_Activity_: Write every line below out again, exactly as given, but leave out the pictures.

----- Dataset extract

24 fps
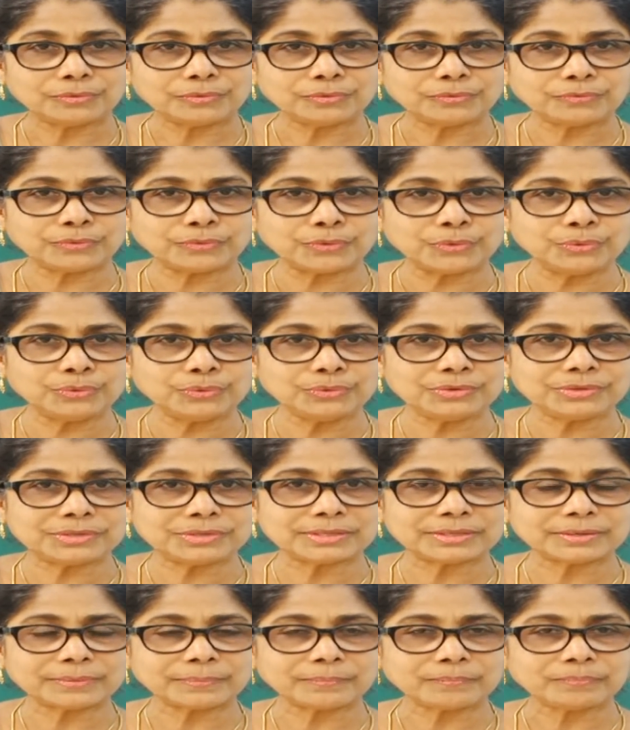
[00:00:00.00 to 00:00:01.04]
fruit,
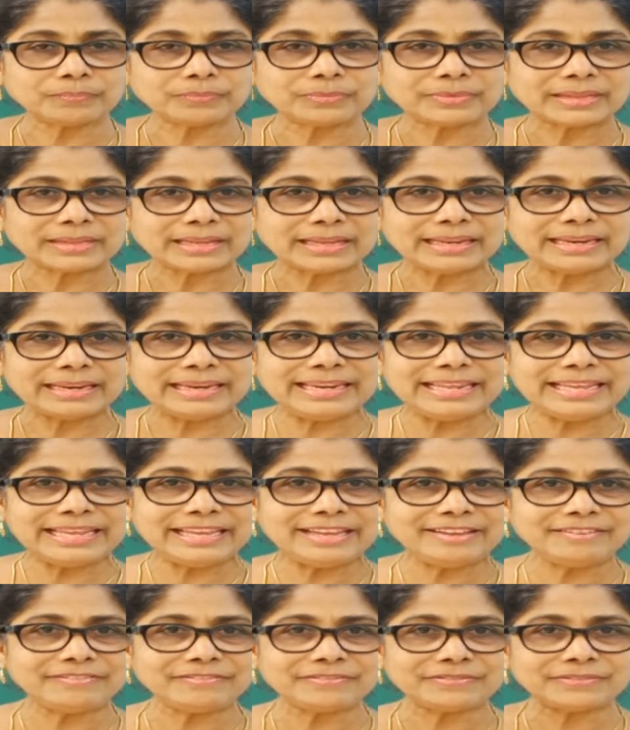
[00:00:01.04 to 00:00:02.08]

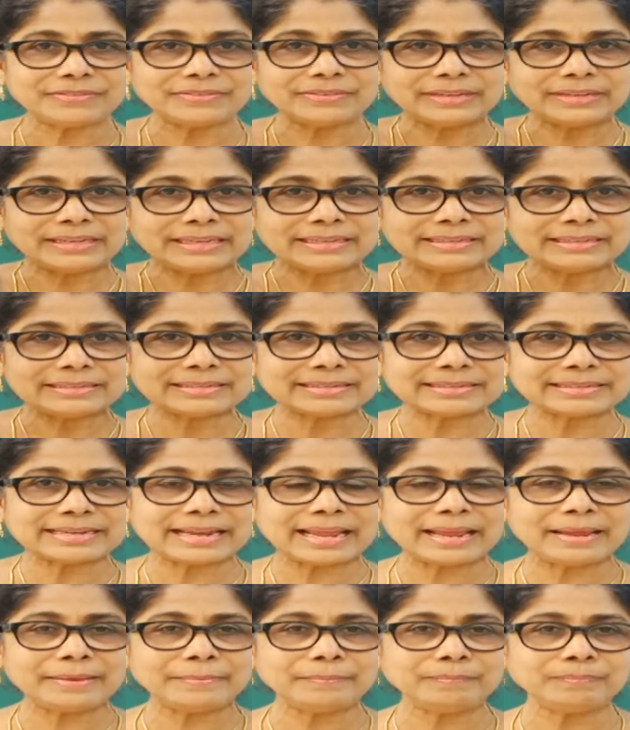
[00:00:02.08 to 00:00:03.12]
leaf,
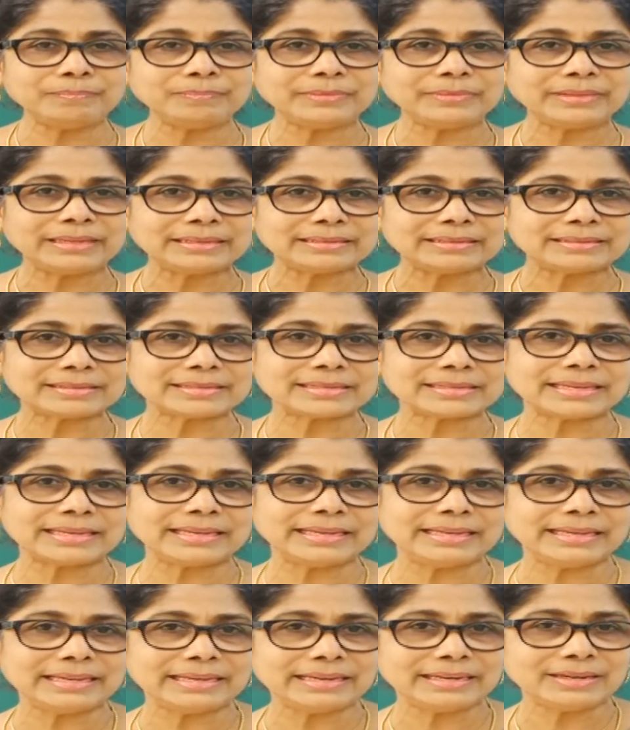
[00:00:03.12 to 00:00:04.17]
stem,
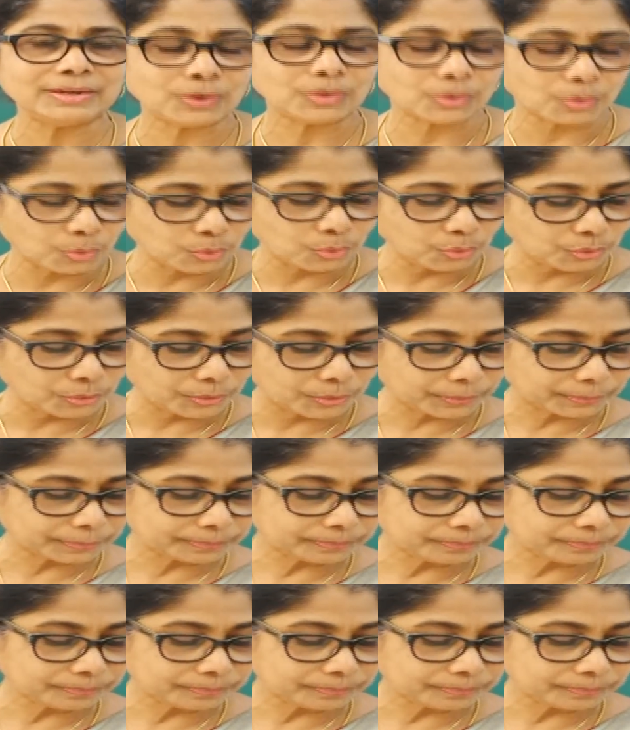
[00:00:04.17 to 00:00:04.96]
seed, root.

----------

_Solution to this problem_:
24 fps
[00:00:00.00 to 00:00:01.04]
fruit,
[00:00:01.04 to 00:00:02.08]

[00:00:02.08 to 00:00:03.12]
leaf,
[00:00:03.12 to 00:00:04.17]
stem,
[00:00:04.17 to 00:00:04.96]
seed, root.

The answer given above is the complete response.